Problem description -
Set the whole listing down again, word for word, with no pictures.

(Beginning of Supplied data)

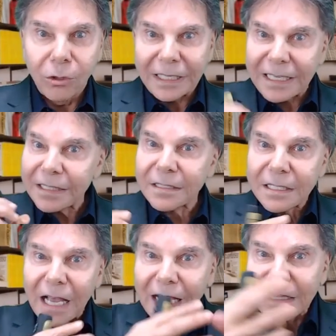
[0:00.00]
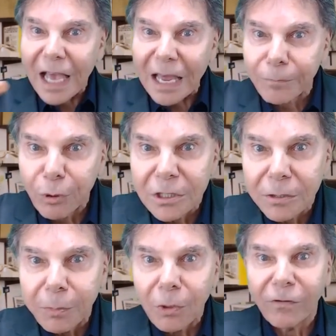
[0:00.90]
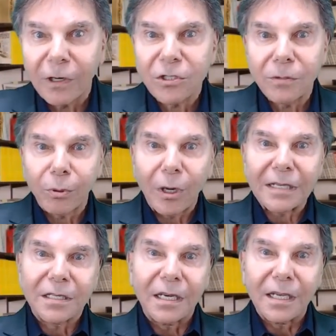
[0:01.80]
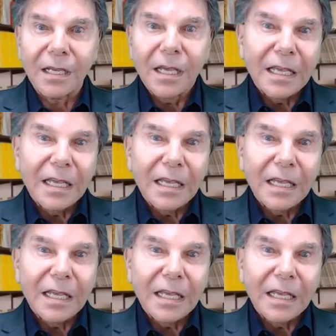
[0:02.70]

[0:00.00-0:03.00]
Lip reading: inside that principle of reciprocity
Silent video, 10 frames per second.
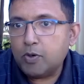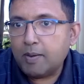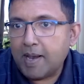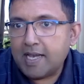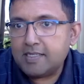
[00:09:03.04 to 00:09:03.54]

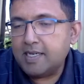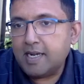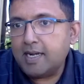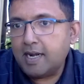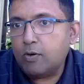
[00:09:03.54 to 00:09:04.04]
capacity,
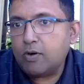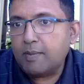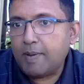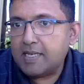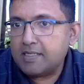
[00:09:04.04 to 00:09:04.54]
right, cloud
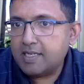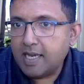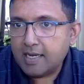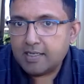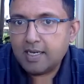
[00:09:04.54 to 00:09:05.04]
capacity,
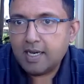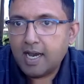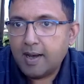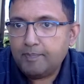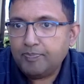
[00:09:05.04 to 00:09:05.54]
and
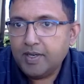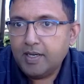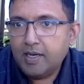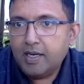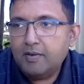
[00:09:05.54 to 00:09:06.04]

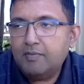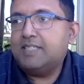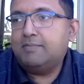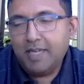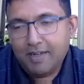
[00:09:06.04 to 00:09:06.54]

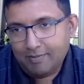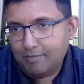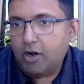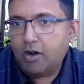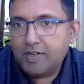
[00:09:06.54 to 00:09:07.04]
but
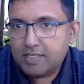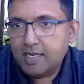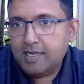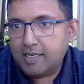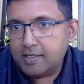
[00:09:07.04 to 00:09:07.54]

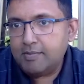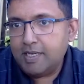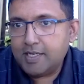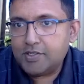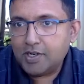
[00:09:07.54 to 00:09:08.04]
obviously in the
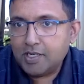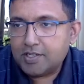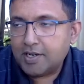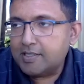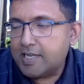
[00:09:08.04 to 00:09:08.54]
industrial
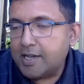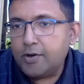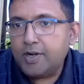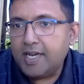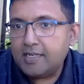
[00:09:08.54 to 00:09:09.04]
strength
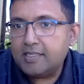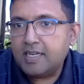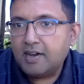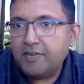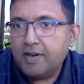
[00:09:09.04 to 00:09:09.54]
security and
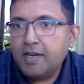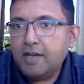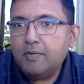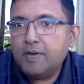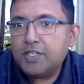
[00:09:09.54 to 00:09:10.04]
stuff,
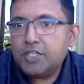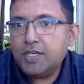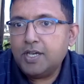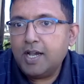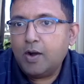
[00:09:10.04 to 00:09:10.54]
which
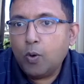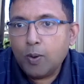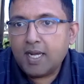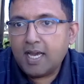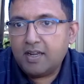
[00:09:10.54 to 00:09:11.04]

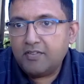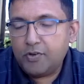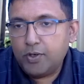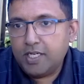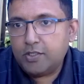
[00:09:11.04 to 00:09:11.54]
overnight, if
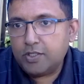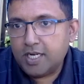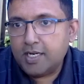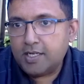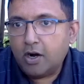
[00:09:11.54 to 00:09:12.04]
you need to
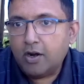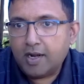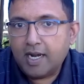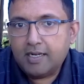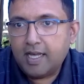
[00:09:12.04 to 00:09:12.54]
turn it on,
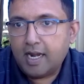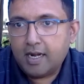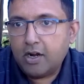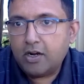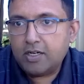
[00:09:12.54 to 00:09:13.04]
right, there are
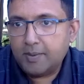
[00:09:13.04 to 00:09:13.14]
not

(End of Supplied data)

Written answer -
[0:00.00]
[0:00.90]
[0:01.80]
[0:02.70]

[0:00.00-0:03.00]
Lip reading: inside that principle of reciprocity
Silent video, 10 frames per second.
[00:09:03.04 to 00:09:03.54]

[00:09:03.54 to 00:09:04.04]
capacity,
[00:09:04.04 to 00:09:04.54]
right, cloud
[00:09:04.54 to 00:09:05.04]
capacity,
[00:09:05.04 to 00:09:05.54]
and
[00:09:05.54 to 00:09:06.04]

[00:09:06.04 to 00:09:06.54]

[00:09:06.54 to 00:09:07.04]
but
[00:09:07.04 to 00:09:07.54]

[00:09:07.54 to 00:09:08.04]
obviously in the
[00:09:08.04 to 00:09:08.54]
industrial
[00:09:08.54 to 00:09:09.04]
strength
[00:09:09.04 to 00:09:09.54]
security and
[00:09:09.54 to 00:09:10.04]
stuff,
[00:09:10.04 to 00:09:10.54]
which
[00:09:10.54 to 00:09:11.04]

[00:09:11.04 to 00:09:11.54]
overnight, if
[00:09:11.54 to 00:09:12.04]
you need to
[00:09:12.04 to 00:09:12.54]
turn it on,
[00:09:12.54 to 00:09:13.04]
right, there are
[00:09:13.04 to 00:09:13.14]
not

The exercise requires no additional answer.